Modern Distributed Messaging and RPC

LIGHTWEIGHT MESSAGING AND
RPC IN DISTRIBUTED SYSTEMS
Max A. Alexejev
11.10.2012

Messaging System
Message (not packet/byte/…) as a minimal
transmission unit.
The whole system unifies
• Underlying protocol (TCP, UDP)
• UNICAST or MULTICAST
• Data format (message types & structure)
Tied with
• Serialization format (text or binary)

Typical peer-to-peer messaging
Producer
[host, port]
Consumer
[host, port]

Typical broker-based messaging
Producer
[bhost, bport]
Broker Consumer
[bhost, bport]
• Broker is an indirection layer between
producer and consumer.
• Producer PUSHes messages to broker.
• Consumer PULLs messages from broker.

The trick is…
Producer
[bhost, bport]
Broker Consumer
[bhost, bport]
• Producers and consumers are logical units.
• Both P and C may be launched in multiple
instances.
• p2p and pubsub terms are expressed in terms of
these logical (!) units.
• Even broker may be distributed or replicated
entity.

Generic SOA picture
S1
S2
S3
S4
S5
S6

In a generic case
• A service may be both a consumer for many
producers and a producer to many
consumers

Characteristics and Features
• Topology (1-1, 1-N, N-N)
• Retries
• Service discovery
• Guaranteed delivery (in case yes – at-least-once or exactly-once)
• Ordering
• Acknowledge
• Disconnect detection
• Transactions support (can participate in distributed transactions)
• Persistence
• Portability (one or many languages and platforms)
• Distributed or not
• Highly available or not
• Type (p2p or broker-based)
• Load balancing strategy for consumers
• Client backoff strategy for producers
• Tracing support
• Library or standalone software

Main classes
• ESBs (Enterprise service buses)
– Slow, but most feature-rich.
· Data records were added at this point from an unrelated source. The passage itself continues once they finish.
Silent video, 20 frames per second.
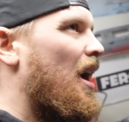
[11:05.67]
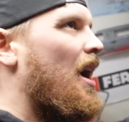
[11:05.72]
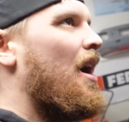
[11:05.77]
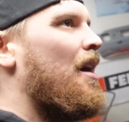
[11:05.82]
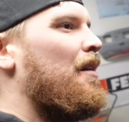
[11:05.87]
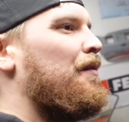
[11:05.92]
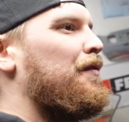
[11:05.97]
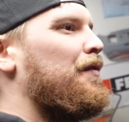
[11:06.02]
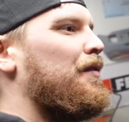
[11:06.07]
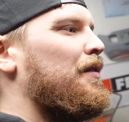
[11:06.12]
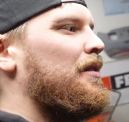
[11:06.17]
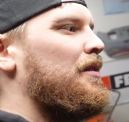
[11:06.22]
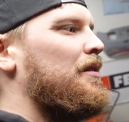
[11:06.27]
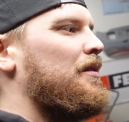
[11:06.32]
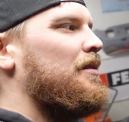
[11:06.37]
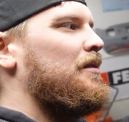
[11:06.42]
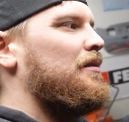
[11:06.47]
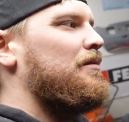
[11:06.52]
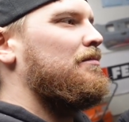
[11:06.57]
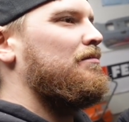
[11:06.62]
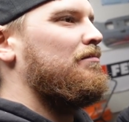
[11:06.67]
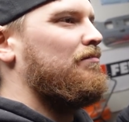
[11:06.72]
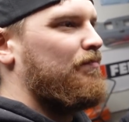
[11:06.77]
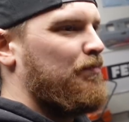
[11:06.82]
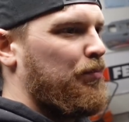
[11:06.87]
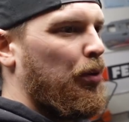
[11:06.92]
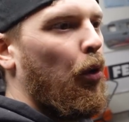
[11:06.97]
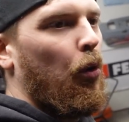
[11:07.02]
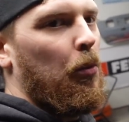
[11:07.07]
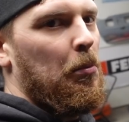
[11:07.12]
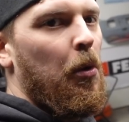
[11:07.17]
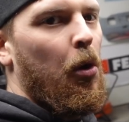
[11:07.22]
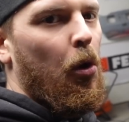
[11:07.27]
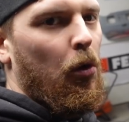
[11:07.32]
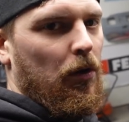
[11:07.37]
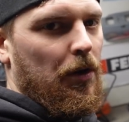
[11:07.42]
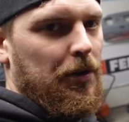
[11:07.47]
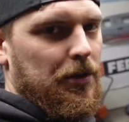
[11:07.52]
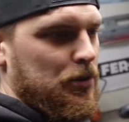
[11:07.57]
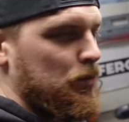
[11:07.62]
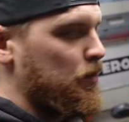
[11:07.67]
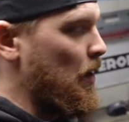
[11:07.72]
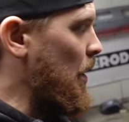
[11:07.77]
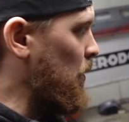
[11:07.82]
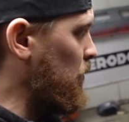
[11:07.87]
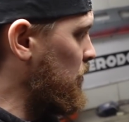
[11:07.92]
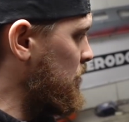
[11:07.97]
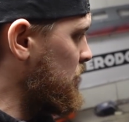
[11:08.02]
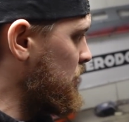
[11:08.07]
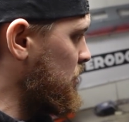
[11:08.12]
I've put more on as well.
MuleESB, JbossESB,
Apache Camel, many commercial.
• JMS implementations
– ActiveMQ, JBOSS Messaging, Glassfish, etc.
• AMQP implementations
– RabbitMQ, Qpid, HornetQ, etc.
• Lightweight modern stuff - unstandardized
– ZeroMQ, Finagle, Kafka, Beanstalkd, etc.

Messaging Performance
As usual, its about throughput and latency…
Major throughput factors:
– Network hardware used
– UNICAST vs MULTICAST (for fan-out)
Major latency factors:
– Persistence (batched or single-message persistence
involves sequential or random disk writes)
– Transactions
– Broker replication
– Delivery guarantees (at-least-once & exactly-once)

Guaranteed delivery
Involves additional logic both on Producer,
Consumer and Broker (if any)!
This is at-least-once delivery:
• Producer needs to get ack’ed by Broker
• Consumer needs to track high-watermark of
messages received from Broker
Exact-once delivery requires more work and even
more expensive. Typically implemented as 2-phase
commit.

Ordering (distributed broker scenario)
• Producers receive messages in any order. Very cheap.
No Ordering
• Messages are ordered within single data partition. Such
as: stock symbol, account number, etc. Possible to create
well-performing implementation of distributed broker.
Partitioned Ordering
• All incoming messages are fairly ordered. Scalability and
performance is limited.
Global (fair) ordering

Remote procedure calls
Inherently builds on top of some messaging.
Method call as a minimal unit (3 states: may
succeed returning optional value, throw exception,
or time out).
Adds some RPC-specific characteristics & features:
• Sync or async
• Distributed stack traces for exceptions
• Interfaces and structs declaration (possibly, via
some DSL) – often come with serialization library
• May support schema evolution

Serialization libraries
Currently, there are 4 clear winners:
1. Google Protocol buffers (with ProtoStuff)
2. Apache Thrift
3. Avro
4. MessagePack
All provide DSLs and schema evolution.
Difference is in wire format and DSL compiler
form (program in C, in Java, or does not require
compilation).

Messaging vs RPC
Messaging
• In Broker-enabled case:
Producers are decoupled
from Consumers. Just
push message and don’t
care who pulls it.
• Natively matches
messages to events in
event-sourcing
architectures.
RPC
• Need to know destination
(i.e., service A must know
service B and call
signature).
Messaging and RPC dictate different programming
models. RPC requires higher coupling between
interacting services.

Today’s Overview
• Broker[less] peer-to-peer messaging
ZeroMQ
• Broker-enabled persistent distributed
pubsub
Apache Kafka
• Multi-paradigm and feature-rich RPC in Scala
Twitter Finagle

ZeroMQ
“It's sockets on steroids. It's like mailboxes with
routing. It's fast!
Things just become simpler. Complexity goes
away. It opens the mind. Others try to explain
by comparison. It's smaller, simpler, but still
looks familiar.”
@ ZeroMQ 2.2 Guide

ZeroMQ - features
• Topology – all, very flexible.
• Retries – no.
• Service discovery – no.
• Guaranteed delivery – no.
• Acknowledge – no.
• Disconnect detection – no.
• Transactions support (can participate in distributed transactions) – no.
• Persistence – kind of.
• Portability (one or many languages and platforms) – yes, there are many bindings. However,
library itself is written in C, so there’s only one “native” binding.
• Distributed – yes.
• Highly available or not – no.
• Type (p2p or broker-based) – mostly p2p. In case of N-N topology, a broker needed in form of
ZMQ “Device” with ROUTER/DEALER type sockets.
• Load balancing strategy for consumers – yes (???).
• Client backoff strategy for producers – no.
• Tracing support – no.
• Library or standalone software – platform-native library + language bindings.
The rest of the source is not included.